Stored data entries
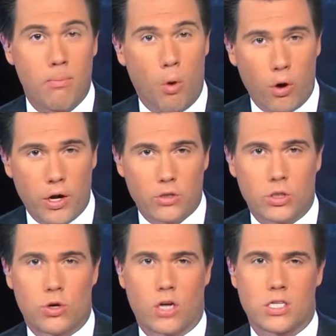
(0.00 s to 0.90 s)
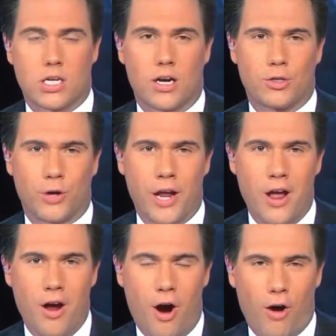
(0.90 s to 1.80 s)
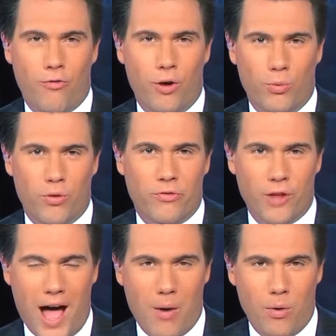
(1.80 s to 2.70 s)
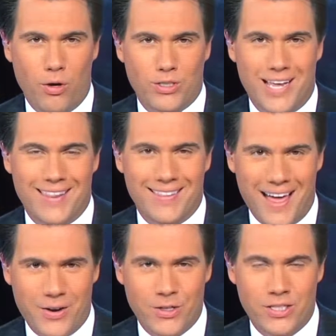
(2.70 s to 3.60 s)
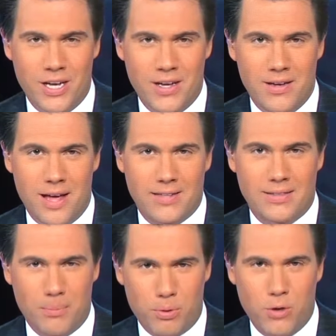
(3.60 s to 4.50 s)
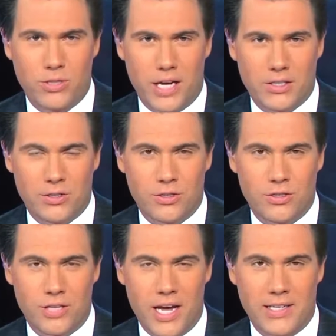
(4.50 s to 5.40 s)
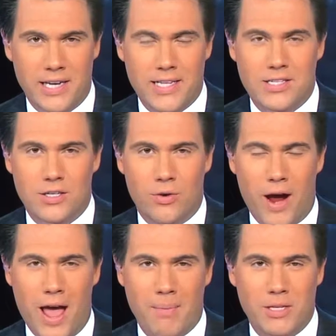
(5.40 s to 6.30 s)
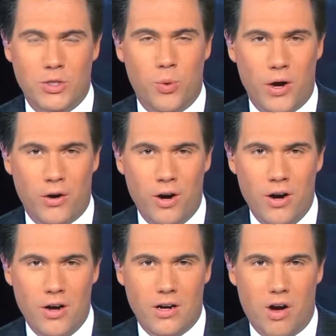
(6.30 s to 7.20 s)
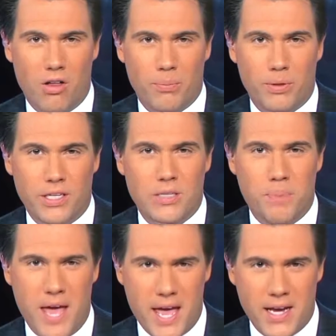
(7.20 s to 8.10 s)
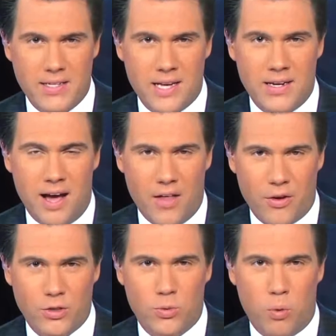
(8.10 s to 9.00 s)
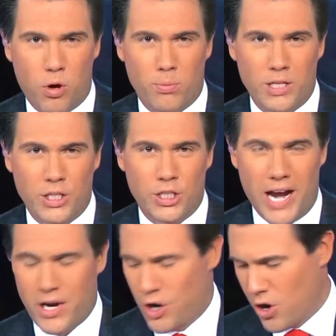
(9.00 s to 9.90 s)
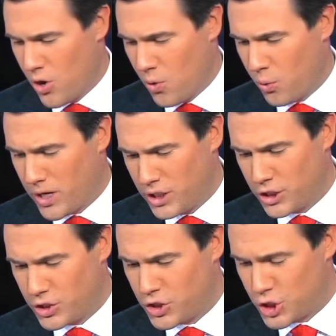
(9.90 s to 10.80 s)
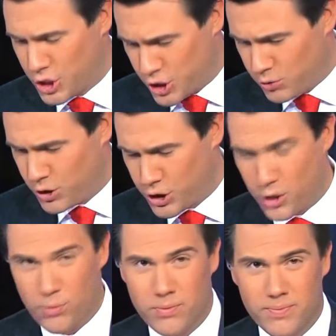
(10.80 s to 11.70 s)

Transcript: Memorials across the country are filled with flowers and letters as some protesters take to Instagram and Twitter calling police pigs, and others reportedly chant, "We should shoot you,"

Exercise directions
Repeat every record precisely. Any picture among them stays out of the copy.

Written response
(0.00 s to 0.90 s)
(0.90 s to 1.80 s)
(1.80 s to 2.70 s)
(2.70 s to 3.60 s)
(3.60 s to 4.50 s)
(4.50 s to 5.40 s)
(5.40 s to 6.30 s)
(6.30 s to 7.20 s)
(7.20 s to 8.10 s)
(8.10 s to 9.00 s)
(9.00 s to 9.90 s)
(9.90 s to 10.80 s)
(10.80 s to 11.70 s)

Transcript: Memorials across the country are filled with flowers and letters as some protesters take to Instagram and Twitter calling police pigs, and others reportedly chant, "We should shoot you,"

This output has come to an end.